The 13, from Air Batu village, were hospitalised this week after suffering fever, but their conditions had improved yesterday and they might not be suffering from the disease, a health official said.
A bird flu surveillance team from Indonesia's health ministry has been sent to the area.
"Although they found dead chickens in the area, the symptoms are not like bird flu," said Erna Tresnaningsih, the health ministry's director of animal-borne disease control.
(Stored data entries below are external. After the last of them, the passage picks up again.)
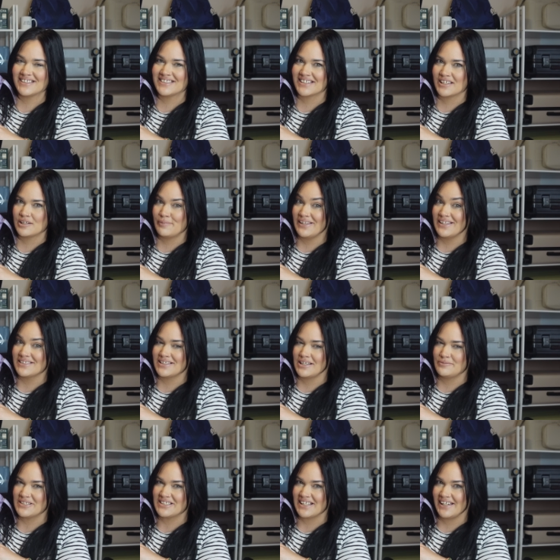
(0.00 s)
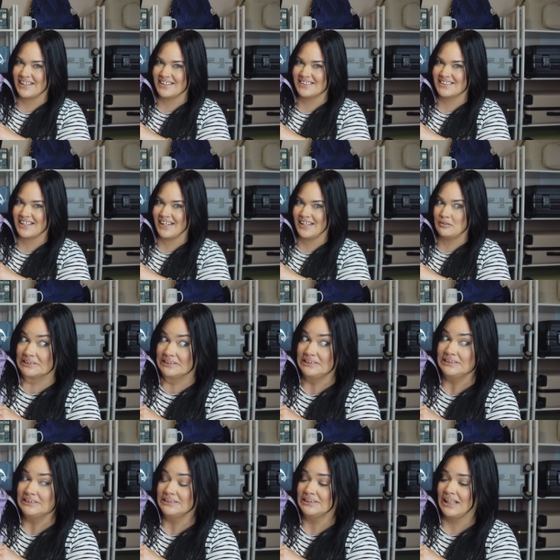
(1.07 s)
Is it going to be the same design inside?
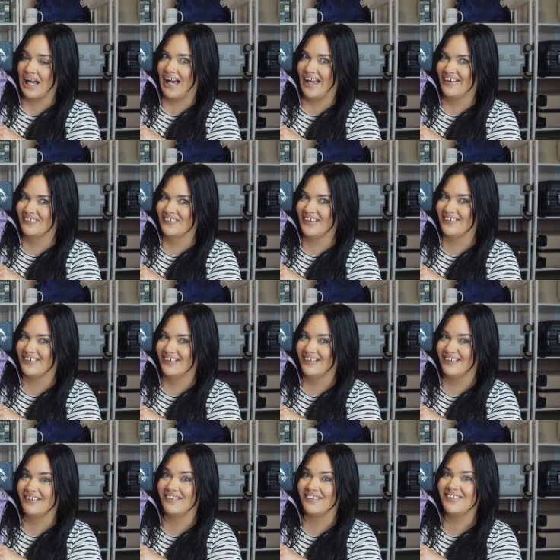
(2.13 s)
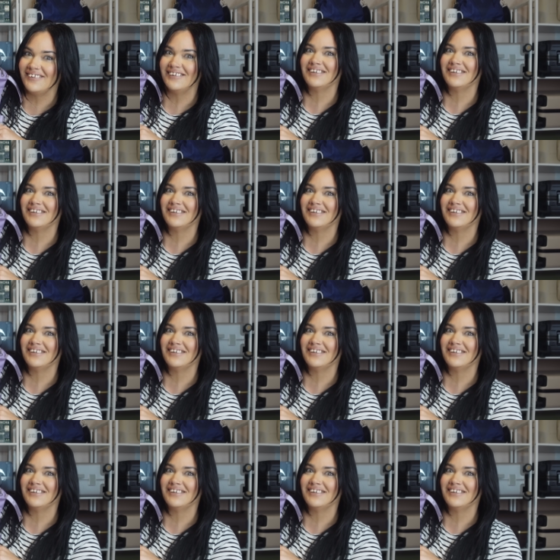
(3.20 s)
I don't know.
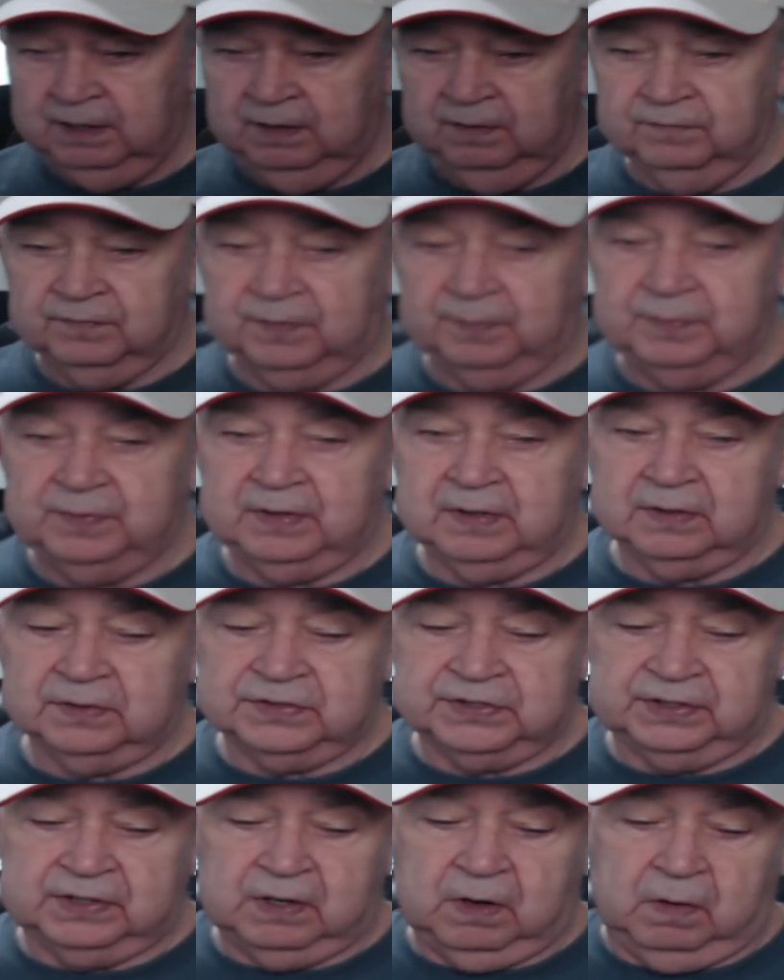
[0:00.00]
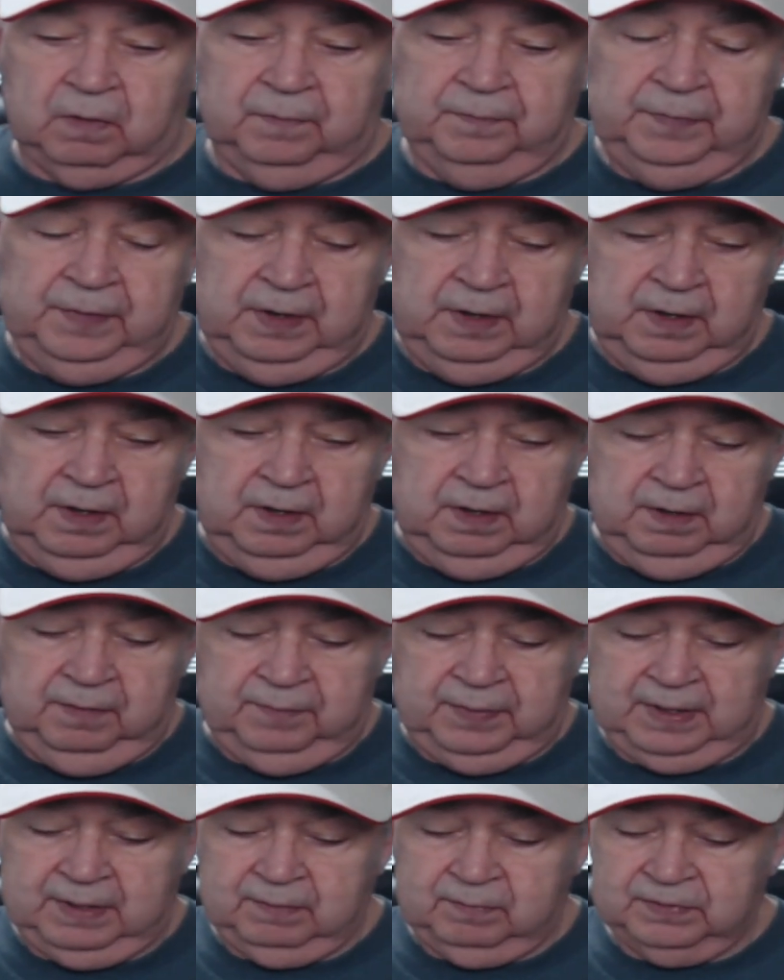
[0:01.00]
from years ago,
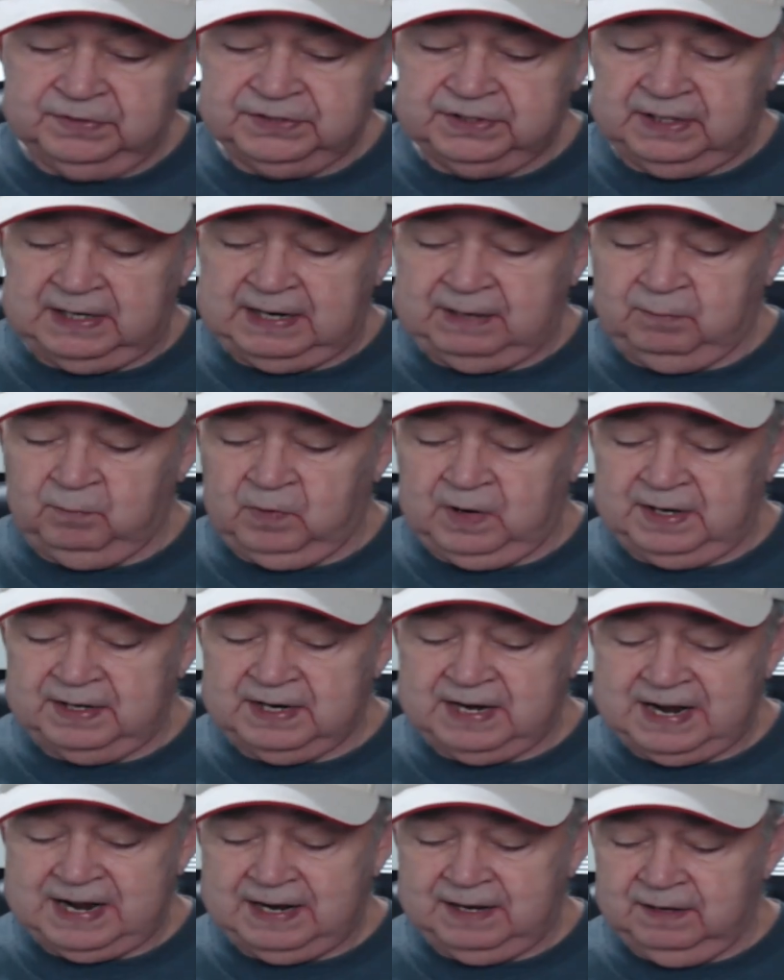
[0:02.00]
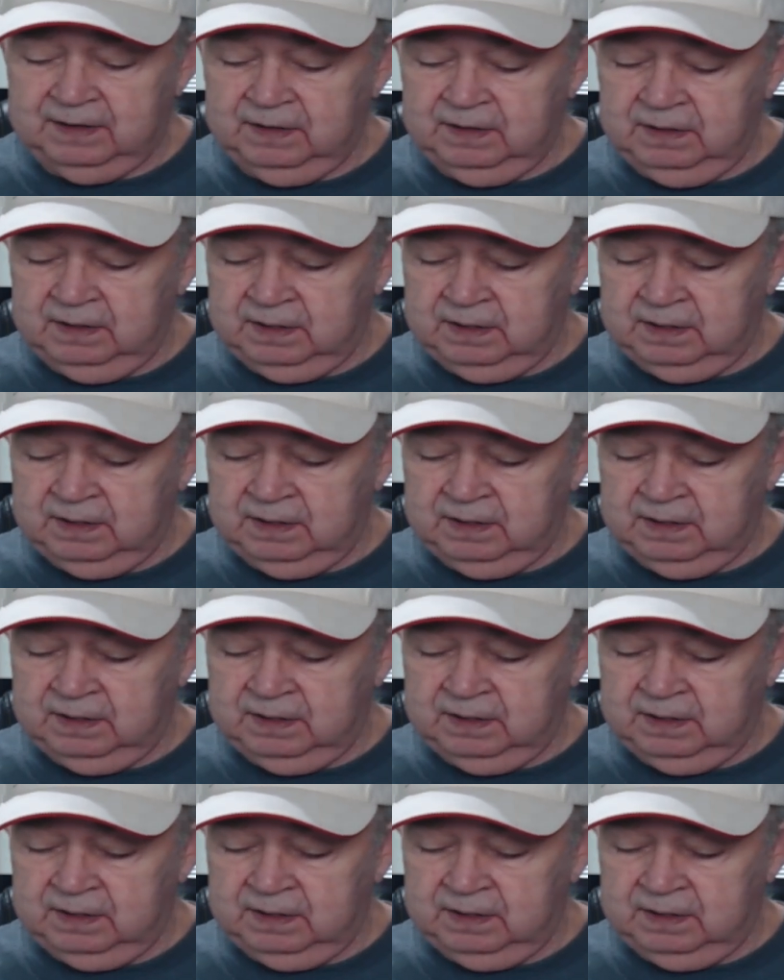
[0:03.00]
but it was on Whatnot,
Sari Setiogi, a spokeswoman for the World Health Organisation in Geneva, and the head of a laboratory in Jakarta conducting the tests said the findings were expected later yesterday, but were not released yet.
Treatment
A seven-year-old girl and an eight-month-old child were being treated in Adam Malik hospital in North Sumatra's capital Medan with Tamiflu, the medication most often used to treat bird flu, said hospital spokesman Sinar Ginting.
The country's largest known cluster of bird flu cases in humans occurred in May 2006 in the Karo district of North Sumatra province, where as many as 7 people in an extended family died.
The WHO said at the time that limited human-to-human transmission could not be ruled out but that the virus samples from the scene did not show any significant genetic mutations.
Ginting said on Wednesday that not all the patients were believed to have had contact with fowl, which is the most common way of contracting the H5N1 bird flu virus, after some chickens in the area had died suddenly and were found to have been infected.